According to Grillo-Marxuach the show’s use of both puppetry and CGI has been mis-cast as a battle between the two, with one fighting against or eclipsing the other.
“People ask is it puppets or is it CGI? Obviously it’s puppets, you don’t go to the Jim Henson creature shop and not use puppets,” he says. “But we looked at the puppets as actors and we treated them like actors in terms of we do have set extensions, green screen work and all of that, because when you have actors in a movie you’re going to have them do stunts and green screen work. You’re seeing a synthesis of modern computer generated world building with this artisanal technology of puppetry.”
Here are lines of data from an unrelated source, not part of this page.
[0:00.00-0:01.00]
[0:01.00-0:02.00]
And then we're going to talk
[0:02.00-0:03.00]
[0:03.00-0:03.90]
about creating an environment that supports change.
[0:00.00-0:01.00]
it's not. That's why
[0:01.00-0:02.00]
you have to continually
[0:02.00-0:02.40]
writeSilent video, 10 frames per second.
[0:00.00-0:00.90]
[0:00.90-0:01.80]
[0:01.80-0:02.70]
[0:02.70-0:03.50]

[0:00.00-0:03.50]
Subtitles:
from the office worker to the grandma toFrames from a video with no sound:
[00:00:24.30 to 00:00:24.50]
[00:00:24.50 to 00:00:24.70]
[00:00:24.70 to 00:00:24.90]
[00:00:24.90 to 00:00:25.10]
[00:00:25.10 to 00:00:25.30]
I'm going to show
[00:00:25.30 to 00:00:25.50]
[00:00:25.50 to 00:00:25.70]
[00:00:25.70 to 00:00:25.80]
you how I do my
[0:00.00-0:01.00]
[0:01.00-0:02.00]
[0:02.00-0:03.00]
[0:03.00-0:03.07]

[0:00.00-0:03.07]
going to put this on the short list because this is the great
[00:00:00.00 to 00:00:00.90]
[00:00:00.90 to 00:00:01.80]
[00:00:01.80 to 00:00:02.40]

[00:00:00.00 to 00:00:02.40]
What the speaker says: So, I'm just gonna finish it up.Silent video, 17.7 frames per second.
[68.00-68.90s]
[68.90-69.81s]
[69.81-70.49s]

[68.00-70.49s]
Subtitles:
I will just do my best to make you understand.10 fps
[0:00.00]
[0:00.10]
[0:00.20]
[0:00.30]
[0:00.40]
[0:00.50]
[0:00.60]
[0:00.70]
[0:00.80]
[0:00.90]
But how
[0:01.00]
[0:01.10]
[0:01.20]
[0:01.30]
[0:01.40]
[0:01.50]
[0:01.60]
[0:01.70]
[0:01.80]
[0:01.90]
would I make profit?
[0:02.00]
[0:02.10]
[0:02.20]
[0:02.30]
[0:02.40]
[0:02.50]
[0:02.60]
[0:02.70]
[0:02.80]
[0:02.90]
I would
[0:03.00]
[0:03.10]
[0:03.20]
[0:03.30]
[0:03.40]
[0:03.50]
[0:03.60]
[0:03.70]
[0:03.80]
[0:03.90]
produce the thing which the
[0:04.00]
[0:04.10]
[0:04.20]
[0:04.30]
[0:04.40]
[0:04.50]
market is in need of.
For instance, one scene in which Rian (Egerton) leaps from the evil Skeksis’ castle and tumbles into the lake of water below was shot “entirely dry.” A puppeteer, using only his imagination and skill, manipulated the puppet through space, making it hit the water, recreating the impact through physical movements before having it swim away. Then the CGI came in to add the water, bubbles and digital effects, Addiss explains.
The new “Dark Crystal” team recalls that Henson has famously said the original film was the hardest thing he’s ever done, but also his proudest achievement. After slogging for three-and-a-half-years to get their vision for “The Dark Crystal” to the screen, Matthews and Addiss know exactly what Henson meant.
“We used that quote of Jim in the first trailer because he was right,” Addiss says. “I gave a big chunk of my life to this story and it’s the hardest thing I’ve ever done and also the thing I’m most proud of. I get what he was saying now.”
“The Dark Crystal: Age of Resistance” debuts Aug. 30 on Netflix.